(Note from Wendy: This review contains spoilers from Daphne du Maurier's Rebecca.)
If
you have not read Daphne du Maurier’s Rebecca,
Susan Hill’s sequel MRS. deWINTER is going to
be of no interest whatsoever. If on the other hand, you found Rebecca
to be haunting you
might find some value in this sequel by a more modern author.
After
their home Manderly burned, and Maxim deWinter had been tried for the
death of his first wife Rebecca, he and his second wife escape to
Europe. They have made a comfortable life trying to forget the
horrors that surrounded Manderly. A death in the family causes them
to return to England and they think that they can forget the past and
start over. The problem is that beautiful, malevolent, dead Rebecca
is still haunting them and means to finally get her revenge.
It
had been awhile since I read Rebecca
and was concerned that details, names and places for example, would
have slipped my mind. Susan Hill does an excellent job of subtly
re-introducing the old characters. As in the original, the story is
told by the second Mrs. deWinter and again we never learn her name.

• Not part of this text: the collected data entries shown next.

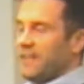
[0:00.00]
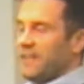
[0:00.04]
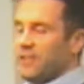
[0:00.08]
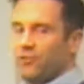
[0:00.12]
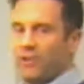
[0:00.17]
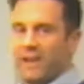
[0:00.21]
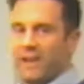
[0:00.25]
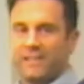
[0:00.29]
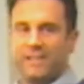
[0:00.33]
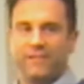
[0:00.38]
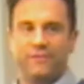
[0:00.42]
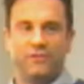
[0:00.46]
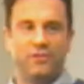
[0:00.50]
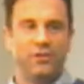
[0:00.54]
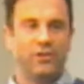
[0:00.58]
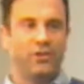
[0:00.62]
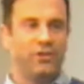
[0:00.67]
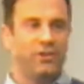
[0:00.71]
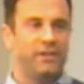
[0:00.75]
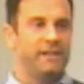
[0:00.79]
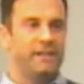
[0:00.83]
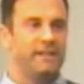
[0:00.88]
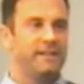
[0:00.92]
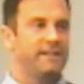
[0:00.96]
all the attractive
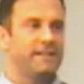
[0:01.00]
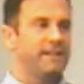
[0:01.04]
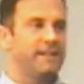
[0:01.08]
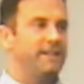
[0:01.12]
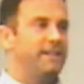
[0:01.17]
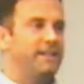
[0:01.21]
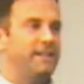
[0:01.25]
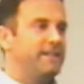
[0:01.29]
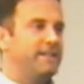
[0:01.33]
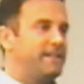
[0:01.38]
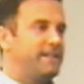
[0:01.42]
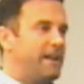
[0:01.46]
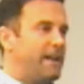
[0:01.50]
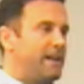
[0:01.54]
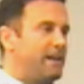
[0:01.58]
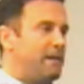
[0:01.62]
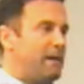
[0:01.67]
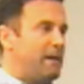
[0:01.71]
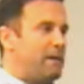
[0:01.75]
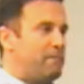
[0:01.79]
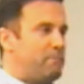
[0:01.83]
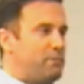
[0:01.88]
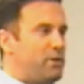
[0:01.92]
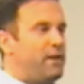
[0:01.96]
daughters and,
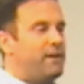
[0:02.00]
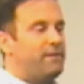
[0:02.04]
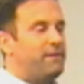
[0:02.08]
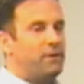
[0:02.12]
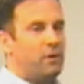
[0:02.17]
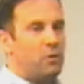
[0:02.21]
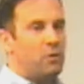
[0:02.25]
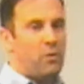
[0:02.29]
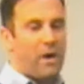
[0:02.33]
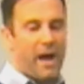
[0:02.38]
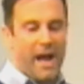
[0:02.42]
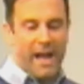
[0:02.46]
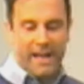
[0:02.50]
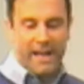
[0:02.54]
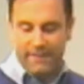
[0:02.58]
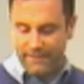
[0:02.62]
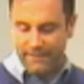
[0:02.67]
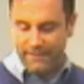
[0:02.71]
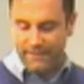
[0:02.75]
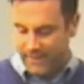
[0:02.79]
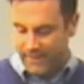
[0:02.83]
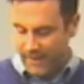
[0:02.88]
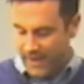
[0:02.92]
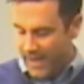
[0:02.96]
and a beautiful
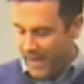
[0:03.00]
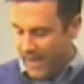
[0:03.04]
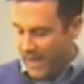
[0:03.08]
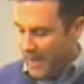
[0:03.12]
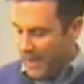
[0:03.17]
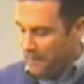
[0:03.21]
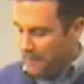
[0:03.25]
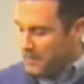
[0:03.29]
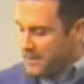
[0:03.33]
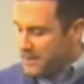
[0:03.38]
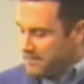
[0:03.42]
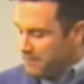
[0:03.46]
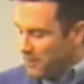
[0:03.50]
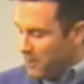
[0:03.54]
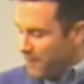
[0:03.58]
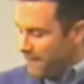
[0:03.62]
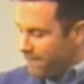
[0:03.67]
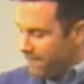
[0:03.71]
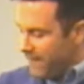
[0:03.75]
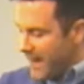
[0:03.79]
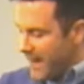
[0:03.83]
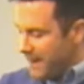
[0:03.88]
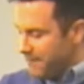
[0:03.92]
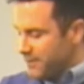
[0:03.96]
wife. But he's
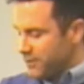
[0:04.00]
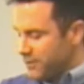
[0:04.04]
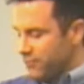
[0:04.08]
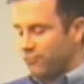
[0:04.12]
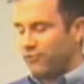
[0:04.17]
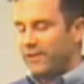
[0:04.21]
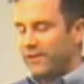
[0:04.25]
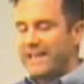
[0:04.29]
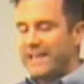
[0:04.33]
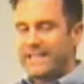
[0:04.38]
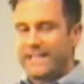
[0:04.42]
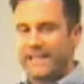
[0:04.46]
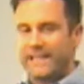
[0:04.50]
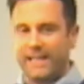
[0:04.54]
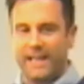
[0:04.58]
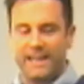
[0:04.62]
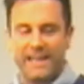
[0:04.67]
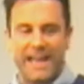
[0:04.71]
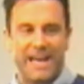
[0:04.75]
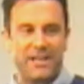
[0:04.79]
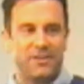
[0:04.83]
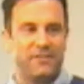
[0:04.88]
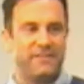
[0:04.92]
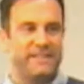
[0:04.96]
more famous recently
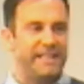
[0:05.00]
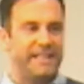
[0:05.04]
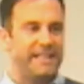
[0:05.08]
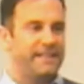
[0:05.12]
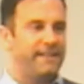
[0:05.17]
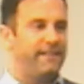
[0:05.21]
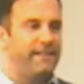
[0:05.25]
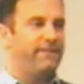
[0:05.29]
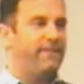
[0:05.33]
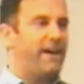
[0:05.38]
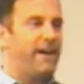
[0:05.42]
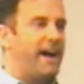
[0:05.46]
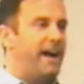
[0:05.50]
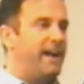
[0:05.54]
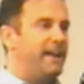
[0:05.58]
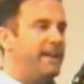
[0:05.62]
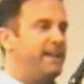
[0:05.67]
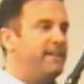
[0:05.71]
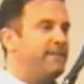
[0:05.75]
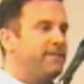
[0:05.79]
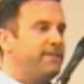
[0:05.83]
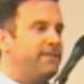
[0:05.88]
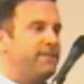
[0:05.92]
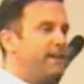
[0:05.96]
at the age of
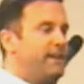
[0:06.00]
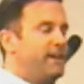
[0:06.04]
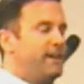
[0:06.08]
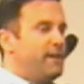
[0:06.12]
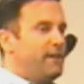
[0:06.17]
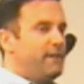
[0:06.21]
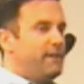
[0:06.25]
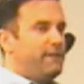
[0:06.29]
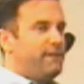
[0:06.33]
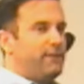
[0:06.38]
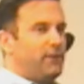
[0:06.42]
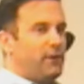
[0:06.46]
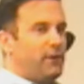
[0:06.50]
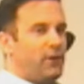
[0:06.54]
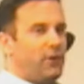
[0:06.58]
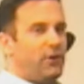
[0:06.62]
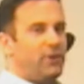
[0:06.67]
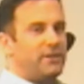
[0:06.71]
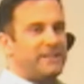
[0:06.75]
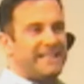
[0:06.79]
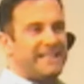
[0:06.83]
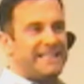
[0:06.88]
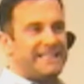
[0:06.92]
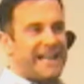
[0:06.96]
65
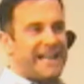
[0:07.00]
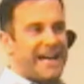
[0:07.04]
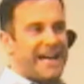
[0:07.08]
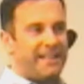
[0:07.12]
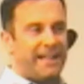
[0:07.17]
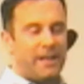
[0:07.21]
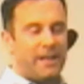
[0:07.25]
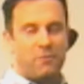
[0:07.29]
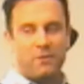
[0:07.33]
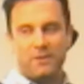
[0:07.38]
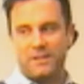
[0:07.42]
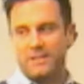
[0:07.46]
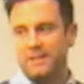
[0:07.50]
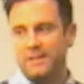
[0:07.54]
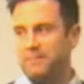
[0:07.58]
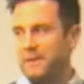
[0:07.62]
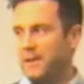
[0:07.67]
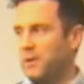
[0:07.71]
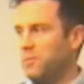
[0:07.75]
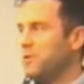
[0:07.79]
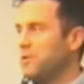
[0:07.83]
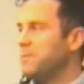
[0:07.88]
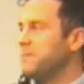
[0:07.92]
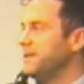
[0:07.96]
for deciding that he wants to
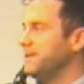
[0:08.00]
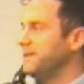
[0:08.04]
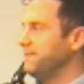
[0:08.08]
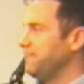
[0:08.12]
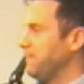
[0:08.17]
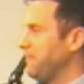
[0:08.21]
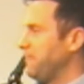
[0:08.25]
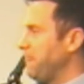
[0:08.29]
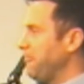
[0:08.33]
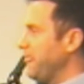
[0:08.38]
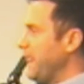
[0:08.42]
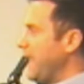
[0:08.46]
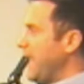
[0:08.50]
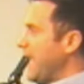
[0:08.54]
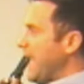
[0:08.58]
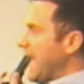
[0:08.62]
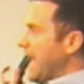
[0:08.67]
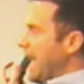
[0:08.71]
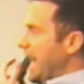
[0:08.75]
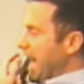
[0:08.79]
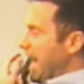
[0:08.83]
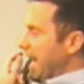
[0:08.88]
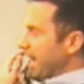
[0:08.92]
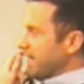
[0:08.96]
be a woman.
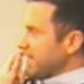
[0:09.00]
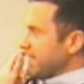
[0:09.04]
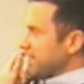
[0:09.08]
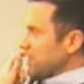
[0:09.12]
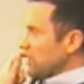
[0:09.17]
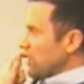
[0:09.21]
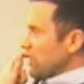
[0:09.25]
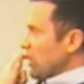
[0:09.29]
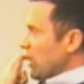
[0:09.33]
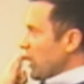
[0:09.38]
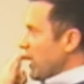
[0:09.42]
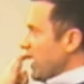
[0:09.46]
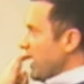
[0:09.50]
And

There is some sense to this because THE Mrs. deWinter will always be
Rebecca.
The
author captured du Maurier’s style of writing very well. The
formal, almost boring, manner in which the story is narrated becomes
hypnotizing after a few pages. For example the descriptions of places
are long and at times tedious, but they give the reader a feel for
the atmosphere, peaceful and serene or vaguely threatening.
The
main objection I had to the original was also true with this
follow-up. I know that a Gothic novel has to build drama, but at
times it was a tad overdone. When Maxim hands his wife a letter on
board the ship taking them across the Channel, we read a page and a
half of how frightened she is to open it. Her heart seemed to stop;
her breathing became labored; her skin became clammy, and her hand
shook. The contents of the letter is anti-climatic.
Maybe
a law should be passed to keep authors from messing with well-known
books. A book with an ambiguous ending stays in our memories longer;
to know more details ruins it.
I
will be reading Susan Hill again though. I discovered that she was
the author of the book, The
Woman in Black and I
loved the play. I need to know if MRS. deWINTER is
representative of her style of writing or if she just did a good job
of channeling Daphne du Maurier.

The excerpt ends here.